Uma ação movida pelo Ministério Público Federal (MPF) de Marabá (PA) pede à Justiça o início imediato da recuperação ambiental de 473 assentamentos localizados no sudeste paraense. Segundo o MPF, essas áreas de reforma agrária ocupam 44 mil quilômetros quadrados – o equivalente ao estado do Rio de Janeiro – e cerca de 70% de suas florestas já foi desmatada.
Assinada pelo procurador Marco Mazzoni, a ação judicial cobra do Incra a responsabilidade de recuperar a vegetação destruída ilegalmente. Hoje, os proprietários de terras amazônicas têm direito de desmatar 20% de seus lotes.
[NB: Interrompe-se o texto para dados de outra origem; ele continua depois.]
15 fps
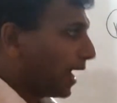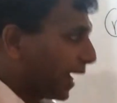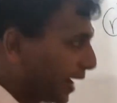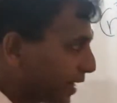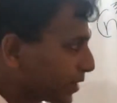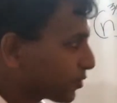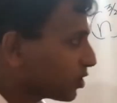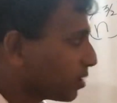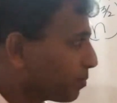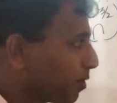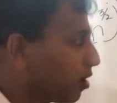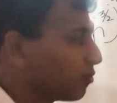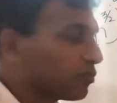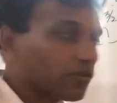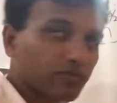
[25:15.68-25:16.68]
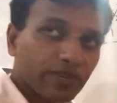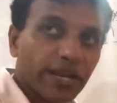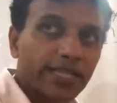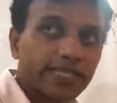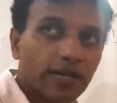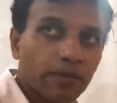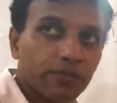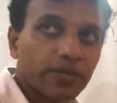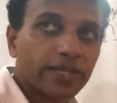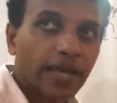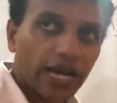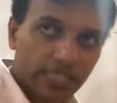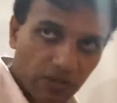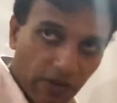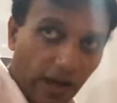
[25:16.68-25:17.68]
n to the power 15 something.
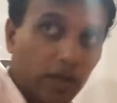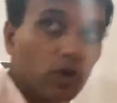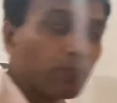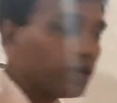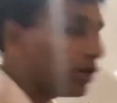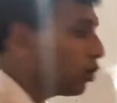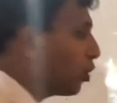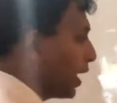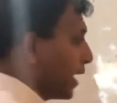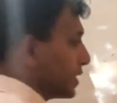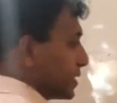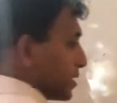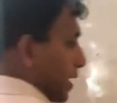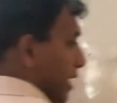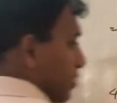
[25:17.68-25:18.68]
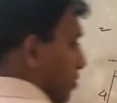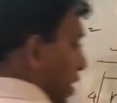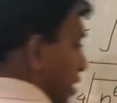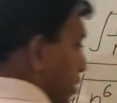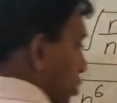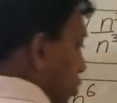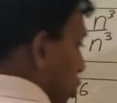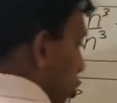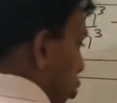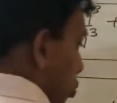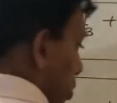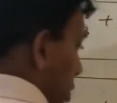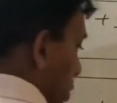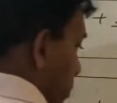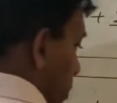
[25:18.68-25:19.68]
There's a value below n, right? 1
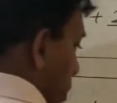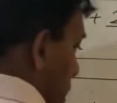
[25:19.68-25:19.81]
over.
Segundo o processo movido pelo MPF, quem passou dessa cota teria que recompor, a cada três anos, o equivalente a um décimo da área desmatada de forma irregular.
Segundo a assessoria de comunicação o Incra, desde o início deste ano não são mais criados assentamentos sem a licença dos órgãos ambientais, e desde 2007 o instituto já vem trabalhando para recompor áreas degradadas dentro dos assentamentos.
Destruição acelerada
Para obter dados precisos sobre o desflorestamento, o MPF encomendou ao Instituto do Homem e Meio Ambiente da Amazônia (Imazon) um estudo sobre as áreas degradadas nos lotes da reforma agrária. A pesquisa apontou que, no sul e sudeste do Pará, o ritmo de destruição nesses locais é de 3% ao ano, enquanto a média nos assentamentos na Amazônia é de 1,8%.
Como forma de fiscalizar o desmatamento nas áreas de reforma agrária, Mazzoni sugere um mecanismo que conte com imagens de satélite e colaboração de internautas. Como exemplo, ele cita na ação judicial o mapa interativo do Globo Amazônia, onde os usuários podem protestar contra a destruição da floresta.